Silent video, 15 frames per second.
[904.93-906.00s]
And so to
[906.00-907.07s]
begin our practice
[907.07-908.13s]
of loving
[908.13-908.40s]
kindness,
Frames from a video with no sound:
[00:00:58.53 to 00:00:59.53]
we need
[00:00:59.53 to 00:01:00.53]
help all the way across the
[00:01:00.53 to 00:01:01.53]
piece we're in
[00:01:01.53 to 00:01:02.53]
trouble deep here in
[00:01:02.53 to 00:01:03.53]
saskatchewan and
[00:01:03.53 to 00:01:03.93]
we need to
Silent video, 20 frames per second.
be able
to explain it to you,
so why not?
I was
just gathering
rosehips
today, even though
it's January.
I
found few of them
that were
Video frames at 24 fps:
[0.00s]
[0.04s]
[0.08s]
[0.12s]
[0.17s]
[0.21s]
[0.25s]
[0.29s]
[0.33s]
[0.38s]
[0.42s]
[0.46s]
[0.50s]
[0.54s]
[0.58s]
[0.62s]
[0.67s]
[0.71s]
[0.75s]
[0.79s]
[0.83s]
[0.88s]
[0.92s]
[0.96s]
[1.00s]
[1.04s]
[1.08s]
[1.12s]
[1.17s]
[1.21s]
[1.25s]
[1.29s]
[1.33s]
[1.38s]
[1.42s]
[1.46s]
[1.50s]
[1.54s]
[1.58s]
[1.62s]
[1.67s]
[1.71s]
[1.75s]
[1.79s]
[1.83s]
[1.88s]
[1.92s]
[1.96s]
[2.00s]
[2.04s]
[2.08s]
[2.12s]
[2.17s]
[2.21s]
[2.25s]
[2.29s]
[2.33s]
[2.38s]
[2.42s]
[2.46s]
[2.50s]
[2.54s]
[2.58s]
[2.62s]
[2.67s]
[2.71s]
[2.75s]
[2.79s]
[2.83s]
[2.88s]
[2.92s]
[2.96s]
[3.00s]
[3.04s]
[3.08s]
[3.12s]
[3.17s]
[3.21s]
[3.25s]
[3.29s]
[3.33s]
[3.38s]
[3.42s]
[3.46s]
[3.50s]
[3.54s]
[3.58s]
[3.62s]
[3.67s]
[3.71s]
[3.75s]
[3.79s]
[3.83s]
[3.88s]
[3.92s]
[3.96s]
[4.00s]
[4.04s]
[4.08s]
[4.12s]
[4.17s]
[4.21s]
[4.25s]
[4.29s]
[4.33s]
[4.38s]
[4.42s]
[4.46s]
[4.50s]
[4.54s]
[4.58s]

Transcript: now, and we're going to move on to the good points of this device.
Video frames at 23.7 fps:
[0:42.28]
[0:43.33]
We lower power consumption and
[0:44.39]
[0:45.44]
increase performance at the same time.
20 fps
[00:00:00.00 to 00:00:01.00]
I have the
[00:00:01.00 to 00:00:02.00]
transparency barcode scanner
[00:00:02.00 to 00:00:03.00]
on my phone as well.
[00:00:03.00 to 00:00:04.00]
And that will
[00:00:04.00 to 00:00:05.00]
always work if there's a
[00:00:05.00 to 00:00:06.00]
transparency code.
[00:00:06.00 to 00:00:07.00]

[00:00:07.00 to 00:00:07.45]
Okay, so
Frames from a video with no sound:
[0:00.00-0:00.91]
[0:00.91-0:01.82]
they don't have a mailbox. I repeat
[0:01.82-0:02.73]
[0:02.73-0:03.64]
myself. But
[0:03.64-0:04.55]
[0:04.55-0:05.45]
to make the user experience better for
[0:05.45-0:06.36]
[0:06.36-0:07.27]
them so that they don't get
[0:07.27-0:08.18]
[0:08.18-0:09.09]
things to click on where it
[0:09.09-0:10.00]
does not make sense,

◆ ◆ ◆

**Exercise**
Retype each record above so that every word stays exactly the same.

**Answer box**
Silent video, 15 frames per second.
[904.93-906.00s]
And so to
[906.00-907.07s]
begin our practice
[907.07-908.13s]
of loving
[908.13-908.40s]
kindness,
Frames from a video with no sound:
[00:00:58.53 to 00:00:59.53]
we need
[00:00:59.53 to 00:01:00.53]
help all the way across the
[00:01:00.53 to 00:01:01.53]
piece we're in
[00:01:01.53 to 00:01:02.53]
trouble deep here in
[00:01:02.53 to 00:01:03.53]
saskatchewan and
[00:01:03.53 to 00:01:03.93]
we need to
Silent video, 20 frames per second.
be able
to explain it to you,
so why not?
I was
just gathering
rosehips
today, even though
it's January.
I
found few of them
that were
Video frames at 24 fps:
[0.00s]
[0.04s]
[0.08s]
[0.12s]
[0.17s]
[0.21s]
[0.25s]
[0.29s]
[0.33s]
[0.38s]
[0.42s]
[0.46s]
[0.50s]
[0.54s]
[0.58s]
[0.62s]
[0.67s]
[0.71s]
[0.75s]
[0.79s]
[0.83s]
[0.88s]
[0.92s]
[0.96s]
[1.00s]
[1.04s]
[1.08s]
[1.12s]
[1.17s]
[1.21s]
[1.25s]
[1.29s]
[1.33s]
[1.38s]
[1.42s]
[1.46s]
[1.50s]
[1.54s]
[1.58s]
[1.62s]
[1.67s]
[1.71s]
[1.75s]
[1.79s]
[1.83s]
[1.88s]
[1.92s]
[1.96s]
[2.00s]
[2.04s]
[2.08s]
[2.12s]
[2.17s]
[2.21s]
[2.25s]
[2.29s]
[2.33s]
[2.38s]
[2.42s]
[2.46s]
[2.50s]
[2.54s]
[2.58s]
[2.62s]
[2.67s]
[2.71s]
[2.75s]
[2.79s]
[2.83s]
[2.88s]
[2.92s]
[2.96s]
[3.00s]
[3.04s]
[3.08s]
[3.12s]
[3.17s]
[3.21s]
[3.25s]
[3.29s]
[3.33s]
[3.38s]
[3.42s]
[3.46s]
[3.50s]
[3.54s]
[3.58s]
[3.62s]
[3.67s]
[3.71s]
[3.75s]
[3.79s]
[3.83s]
[3.88s]
[3.92s]
[3.96s]
[4.00s]
[4.04s]
[4.08s]
[4.12s]
[4.17s]
[4.21s]
[4.25s]
[4.29s]
[4.33s]
[4.38s]
[4.42s]
[4.46s]
[4.50s]
[4.54s]
[4.58s]

Transcript: now, and we're going to move on to the good points of this device.
Video frames at 23.7 fps:
[0:42.28]
[0:43.33]
We lower power consumption and
[0:44.39]
[0:45.44]
increase performance at the same time.
20 fps
[00:00:00.00 to 00:00:01.00]
I have the
[00:00:01.00 to 00:00:02.00]
transparency barcode scanner
[00:00:02.00 to 00:00:03.00]
on my phone as well.
[00:00:03.00 to 00:00:04.00]
And that will
[00:00:04.00 to 00:00:05.00]
always work if there's a
[00:00:05.00 to 00:00:06.00]
transparency code.
[00:00:06.00 to 00:00:07.00]

[00:00:07.00 to 00:00:07.45]
Okay, so
Frames from a video with no sound:
[0:00.00-0:00.91]
[0:00.91-0:01.82]
they don't have a mailbox. I repeat
[0:01.82-0:02.73]
[0:02.73-0:03.64]
myself. But
[0:03.64-0:04.55]
[0:04.55-0:05.45]
to make the user experience better for
[0:05.45-0:06.36]
[0:06.36-0:07.27]
them so that they don't get
[0:07.27-0:08.18]
[0:08.18-0:09.09]
things to click on where it
[0:09.09-0:10.00]
does not make sense,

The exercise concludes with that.